Since I graduated University in May I have been trying to figure out what to do with my future. At first I wasn’t too worried about what my plans were going to be. I went on an almost month long roadtrip with 2 of my best friends in the whole world, seeing America the way it should be seen, from the window of your car. (Seriously, if you live in the US and haven’t gone on a roadtrip across America, you are missing out. You don’t even have to go everywhere, but at least get out of your own state and explore some of the amazing places in this country. We found some crazy stuff along our travels, but that would be a whole other post /end rabbit trail). I knew that I would be moving back in with my parents and I figured that I could just wing it for a while. But after my roadtrip was done and I had been back at home for a week or two reality set in. My parents began to pester me about securing a full time job (even though I was at that time putting in at least 3 job apps per day and not hearing a thing…), I had to start giving them money to cover my portion of all the bills and so on. So as soon as I was offered a job I took it without looking back because I needed my parents off my back. However, looking back I feel like I should have spent more time looking for jobs that were more in the lines of work that I actually want to do instead of just applying everywhere because my parents were on my case. Because now, almost six months later, I feel trapped in a job that I don’t really like (although I love my co-workers), and I don’t know how I will be able to just drop everything to pursue the life I want.

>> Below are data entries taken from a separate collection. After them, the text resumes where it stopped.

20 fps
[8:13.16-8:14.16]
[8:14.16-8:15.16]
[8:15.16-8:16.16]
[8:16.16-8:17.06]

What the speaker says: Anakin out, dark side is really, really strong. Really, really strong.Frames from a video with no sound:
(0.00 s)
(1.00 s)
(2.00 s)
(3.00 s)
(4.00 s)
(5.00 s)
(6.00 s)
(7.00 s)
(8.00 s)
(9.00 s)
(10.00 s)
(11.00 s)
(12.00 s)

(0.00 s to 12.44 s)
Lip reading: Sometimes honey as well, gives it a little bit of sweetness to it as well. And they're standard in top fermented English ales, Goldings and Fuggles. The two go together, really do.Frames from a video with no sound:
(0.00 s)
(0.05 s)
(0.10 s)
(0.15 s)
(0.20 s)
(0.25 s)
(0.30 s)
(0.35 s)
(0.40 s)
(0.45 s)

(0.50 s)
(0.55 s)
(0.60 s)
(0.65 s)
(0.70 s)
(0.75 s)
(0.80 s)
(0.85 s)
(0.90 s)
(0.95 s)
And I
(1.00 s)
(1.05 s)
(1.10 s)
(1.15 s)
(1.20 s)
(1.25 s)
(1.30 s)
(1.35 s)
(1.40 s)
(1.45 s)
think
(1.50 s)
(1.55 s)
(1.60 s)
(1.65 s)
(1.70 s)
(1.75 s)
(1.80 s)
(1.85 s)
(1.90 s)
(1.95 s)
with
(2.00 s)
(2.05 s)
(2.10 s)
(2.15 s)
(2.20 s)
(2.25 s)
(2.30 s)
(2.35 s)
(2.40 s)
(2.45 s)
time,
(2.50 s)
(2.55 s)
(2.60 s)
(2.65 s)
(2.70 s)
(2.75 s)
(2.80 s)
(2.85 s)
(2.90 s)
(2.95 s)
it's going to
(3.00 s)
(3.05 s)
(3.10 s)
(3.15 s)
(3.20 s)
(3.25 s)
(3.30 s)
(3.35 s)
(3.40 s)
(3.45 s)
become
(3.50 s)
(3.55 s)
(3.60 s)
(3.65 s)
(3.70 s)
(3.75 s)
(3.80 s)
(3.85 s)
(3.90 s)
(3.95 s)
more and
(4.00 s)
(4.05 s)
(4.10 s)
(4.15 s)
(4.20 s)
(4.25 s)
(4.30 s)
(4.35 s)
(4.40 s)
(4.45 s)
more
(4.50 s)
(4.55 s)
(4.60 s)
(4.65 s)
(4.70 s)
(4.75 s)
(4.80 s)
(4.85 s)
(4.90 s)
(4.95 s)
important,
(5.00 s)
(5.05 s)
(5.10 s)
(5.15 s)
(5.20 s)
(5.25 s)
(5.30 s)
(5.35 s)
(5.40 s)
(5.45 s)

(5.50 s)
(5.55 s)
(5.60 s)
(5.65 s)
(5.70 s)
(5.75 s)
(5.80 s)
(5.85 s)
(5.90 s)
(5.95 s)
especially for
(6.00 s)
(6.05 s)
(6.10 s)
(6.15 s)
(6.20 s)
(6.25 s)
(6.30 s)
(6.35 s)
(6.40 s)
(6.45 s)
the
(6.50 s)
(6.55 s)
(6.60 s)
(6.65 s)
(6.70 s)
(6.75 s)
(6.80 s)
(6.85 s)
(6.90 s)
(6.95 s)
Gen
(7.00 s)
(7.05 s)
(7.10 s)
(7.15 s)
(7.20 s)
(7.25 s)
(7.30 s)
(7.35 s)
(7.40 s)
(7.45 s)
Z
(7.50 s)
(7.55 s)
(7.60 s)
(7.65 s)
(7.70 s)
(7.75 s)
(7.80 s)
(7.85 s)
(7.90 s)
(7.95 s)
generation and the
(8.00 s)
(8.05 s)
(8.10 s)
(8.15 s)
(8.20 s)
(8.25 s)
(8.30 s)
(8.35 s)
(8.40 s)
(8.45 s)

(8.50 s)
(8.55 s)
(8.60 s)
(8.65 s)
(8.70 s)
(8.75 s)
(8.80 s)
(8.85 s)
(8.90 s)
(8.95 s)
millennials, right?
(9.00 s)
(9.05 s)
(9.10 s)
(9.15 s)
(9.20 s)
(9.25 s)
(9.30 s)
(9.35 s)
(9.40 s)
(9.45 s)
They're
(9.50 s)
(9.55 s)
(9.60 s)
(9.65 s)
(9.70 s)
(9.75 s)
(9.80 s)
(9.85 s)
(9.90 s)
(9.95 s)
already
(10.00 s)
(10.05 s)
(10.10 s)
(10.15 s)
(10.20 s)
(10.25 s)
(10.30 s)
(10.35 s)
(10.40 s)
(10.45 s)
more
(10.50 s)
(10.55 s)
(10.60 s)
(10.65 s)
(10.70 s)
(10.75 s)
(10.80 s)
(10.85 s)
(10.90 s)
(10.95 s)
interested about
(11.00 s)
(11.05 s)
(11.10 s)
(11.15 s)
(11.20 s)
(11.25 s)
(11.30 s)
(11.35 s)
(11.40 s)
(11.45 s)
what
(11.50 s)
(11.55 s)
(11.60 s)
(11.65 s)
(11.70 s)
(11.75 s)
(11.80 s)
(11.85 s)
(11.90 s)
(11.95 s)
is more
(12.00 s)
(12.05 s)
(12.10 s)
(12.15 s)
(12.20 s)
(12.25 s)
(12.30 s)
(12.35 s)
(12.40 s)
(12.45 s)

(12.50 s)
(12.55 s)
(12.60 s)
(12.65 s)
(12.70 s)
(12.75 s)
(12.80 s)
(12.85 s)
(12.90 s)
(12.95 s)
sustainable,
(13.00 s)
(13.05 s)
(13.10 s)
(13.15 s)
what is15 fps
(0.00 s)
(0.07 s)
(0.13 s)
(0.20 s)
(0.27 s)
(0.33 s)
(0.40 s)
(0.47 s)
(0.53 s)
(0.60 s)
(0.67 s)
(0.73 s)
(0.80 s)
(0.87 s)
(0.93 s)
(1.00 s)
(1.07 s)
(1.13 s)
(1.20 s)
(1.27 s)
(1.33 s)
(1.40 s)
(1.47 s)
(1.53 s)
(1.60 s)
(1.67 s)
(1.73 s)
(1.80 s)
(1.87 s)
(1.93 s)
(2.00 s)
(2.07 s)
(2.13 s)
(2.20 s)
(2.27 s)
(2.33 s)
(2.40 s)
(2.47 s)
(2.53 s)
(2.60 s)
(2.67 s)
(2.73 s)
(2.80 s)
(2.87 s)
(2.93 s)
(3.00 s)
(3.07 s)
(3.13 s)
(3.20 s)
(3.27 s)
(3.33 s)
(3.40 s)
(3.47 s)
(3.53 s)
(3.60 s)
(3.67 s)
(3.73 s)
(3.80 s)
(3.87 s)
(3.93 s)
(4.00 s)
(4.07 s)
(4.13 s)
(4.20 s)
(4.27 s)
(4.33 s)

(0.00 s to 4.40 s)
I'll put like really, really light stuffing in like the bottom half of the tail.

I want to go back to school to get a ‘degree’ in artist management and have found the perfect online school to help me achieve that. I want to move to Nashville so I can more actively get involved in the music culture and business that thrives there so that hopefully I can see my dream of working in music promotion and merchandising fulfilled. And recently I have felt/seen some signs that seem to be pushing me that direction, but I am still hesitant. And I am not totally sure why I am so hesitant. Maybe it’s because I know I would still need to find a part time job, so I could pay my bills while attending school and also maintain my credit so I could get/keep the loan I would need to take out in order to attend school. Maybe it’s because right now I only have one potential option for a place to live if I moved and it is tentative at best. Although I know that I can make it on my own, since I lived in an apartment with my friends the last two years of university and lived in Nashville last summer during my internship, I still feel that maybe it isn’t quite the time. Or maybe I feel a little uneasy and guilty for what I am giving up to pursue this. I would be quitting my job, leaving my employers, people I respect a lot in a horrible position when they have been nothing but nice to me. Even moving me into a different position than I was originally hired for because they knew it would be better for me. Maybe, it is because I feel safe living at home and having that comfort of living with my parents again after four years of seeing them sparsely. But I also know that I am not happy with settling for this life. I’m not saying that I am depressed or anything, but I want to stop dreaming. Stop saying that someday I will be doing such and such. Or someday I will move to Nashville. Someday… fill in the blank. I can’t just sit back and hope that things will happen for me. I know that I have to take action if I want to live the life I want and I feel that the longer I wait, the further my dream slips away from me. That if I take the safe path, and stay at my job, stay at home and continue to save all my money (or at least all the money that doesn’t go to the few bills I have), I will eventually just settle into this life and never do what I want to do.
My parents are trying to encourage me to wait. My mom keeps telling me that I should stay at my job until I have worked there at least a year, because then I will have a year of professional experience under my belt. But so much can change in a year, and I feel like I need to pursue this now. I have so many friends who didn’t keep after their dreams and now they have settled into ordinary lives, and I don’t want that to be me. I see some of my friends (mostly the bands that I would die to tour with as a merch girl/promo manager) and I see how happy they are because they are actively pursuing their dreams. They often don’t have a place to live or any money in their wallets but damn are they happy. And that is how I want to be. I may be living off of ramen noodles or something, but I would be doing what I love. And maybe my parents don’t understand that and maybe that is partially why I am hesitant. They are hesitant and because I don’t want to disappoint them I am questioning myself.
So here are the big questions I have and I only have 5 weeks to get all the answers:
1) Do I move to Nashville to be closer to the industry?
1a) If I do, I will need to quit my current job where I get paid $9 and try to get a new one once I get to Nashville.
1b) Who will I live with? (I do know of a girl who needs a roommate starting in January, which is the timeframe I am working with.)
2) Do I go back to school part-time to acquire my master certificate in Artist Management?
2a) If I do, how do I get the money to pay for it, i.e. get a loan?
2b) Would I enroll in January or wait until summer semester? [this might be contingent on the loan panning out.]
So dear followers, (if any of you actually read this), what do you think?